Jovens e crianças feitas de trapos. Esta aldeia única já tem mais fantoches do que habitantes
Na pacata aldeia de Ichinono, no sul do Japão, os fantoches ganharam um papel singular, representando a juventude que um dia ali existiu. Com menos de 60 habitantes, a maioria idosos, a aldeia enfrenta um processo de envelhecimento e despovoamento que levou os residentes a recorrer a figuras de tecido e roupas velhas para dar vida a uma nova “população”.
Em Ichinono, a presença dos mais jovens já é apenas simbólica. Nas ruas, uma “rapariga” num baloiço, uma outra numa bicicleta e um “rapaz” numa scooter parecem brincar num cenário parado no tempo. Estes manequins, fotografados recentemente pela agência AFP, assumem papéis e atividades do quotidiano, criando uma atmosfera nostálgica de uma aldeia que, em tempos, teve uma população vibrante e jovem.
A tradição foi iniciada por moradores que, lidando com a solidão do êxodo rural, decidiram encher a aldeia com figuras representativas. Hisayo Yamazaki, uma viúva de 88 anos, comenta o cenário atual com uma mistura de resignação e humor: “Somos, provavelmente, menos do que os fantoches”, afirma, enquanto observa a aldeia transformada.
Êxodo rural e o desafio do envelhecimento demográfico
A mudança demográfica tem afetado todas as gerações de Ichinono. Com poucas oportunidades de trabalho e estudo na região, muitos jovens abandonaram a aldeia para procurar melhores condições nas cidades. Como explica Yamazaki, as famílias incentivam os filhos a partir para um futuro melhor, mas a decisão deixou um vazio profundo: “Estamos a pagar o preço”, reflete.
No entanto, em meio a esta crise demográfica, houve uma exceção que trouxe alguma esperança a Ichinono. Durante a pandemia de COVID-19, dois jovens, Rie e Toshiki Kato, mudaram-se para a aldeia, vindos de Osaka, e tiveram um filho, Kuranosuke. Este é o primeiro bebé nascido em Ichinono em mais de duas décadas, de acordo com o Ministério dos Assuntos Internos do Japão. “Apesar de ainda não ter conseguido absolutamente nada na vida, o nosso filho beneficia do amor, do apoio e da esperança destas pessoas — só pelo facto de ter nascido aqui”, relatou Toshiki Kato à AFP, admirado pelo acolhimento dos vizinhos.
O desafio do envelhecimento em todo o Japão
Ichinono é apenas um exemplo de uma realidade que se estende a muitas áreas rurais do Japão, onde as taxas de natalidade são extremamente baixas e o envelhecimento da população é uma preocupação crescente. O governo japonês divulgou recentemente dados que mostram que 29,3% da população japonesa tem 65 anos ou mais, representando cerca de 36,25 milhões de pessoas. Esse é o número mais elevado de idosos no país desde que os registos começaram.
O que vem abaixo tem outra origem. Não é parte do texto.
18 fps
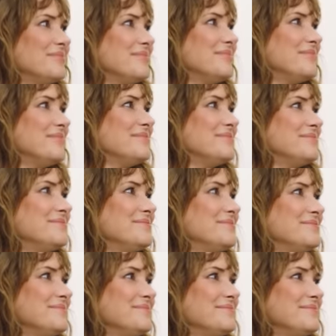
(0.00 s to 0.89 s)

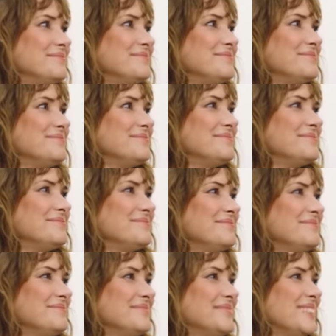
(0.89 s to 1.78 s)

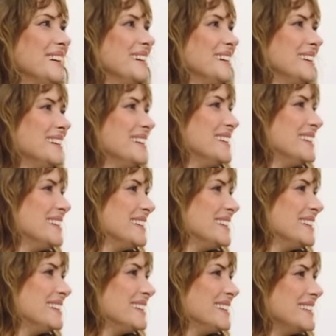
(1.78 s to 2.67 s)

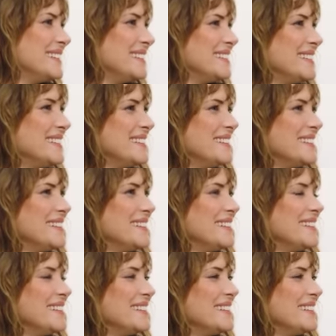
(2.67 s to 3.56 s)

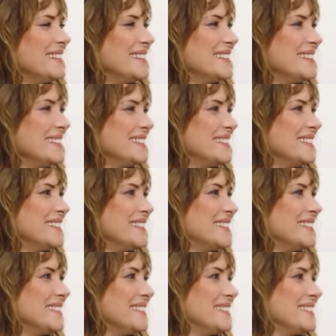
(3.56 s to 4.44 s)

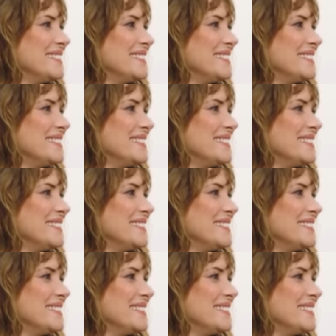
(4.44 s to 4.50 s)
(not speaking)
Além disso, a população total do Japão continua a diminuir: em 2023, o país registou 730 mil nascimentos, o número mais baixo de sempre, enquanto o número de mortes ultrapassou 1,5 milhões. Em mais de 20 mil comunidades japonesas, a maioria dos residentes tem mais de 65 anos, criando uma situação demográfica sem precedentes.
Para a aldeia de Ichinono, os fantoches continuam a ser um reflexo melancólico, mas criativo, da juventude que já não vive ali. Enquanto isso, o nascimento de Kuranosuke trouxe uma pequena mas significativa esperança para uma comunidade que luta para manter-se viva.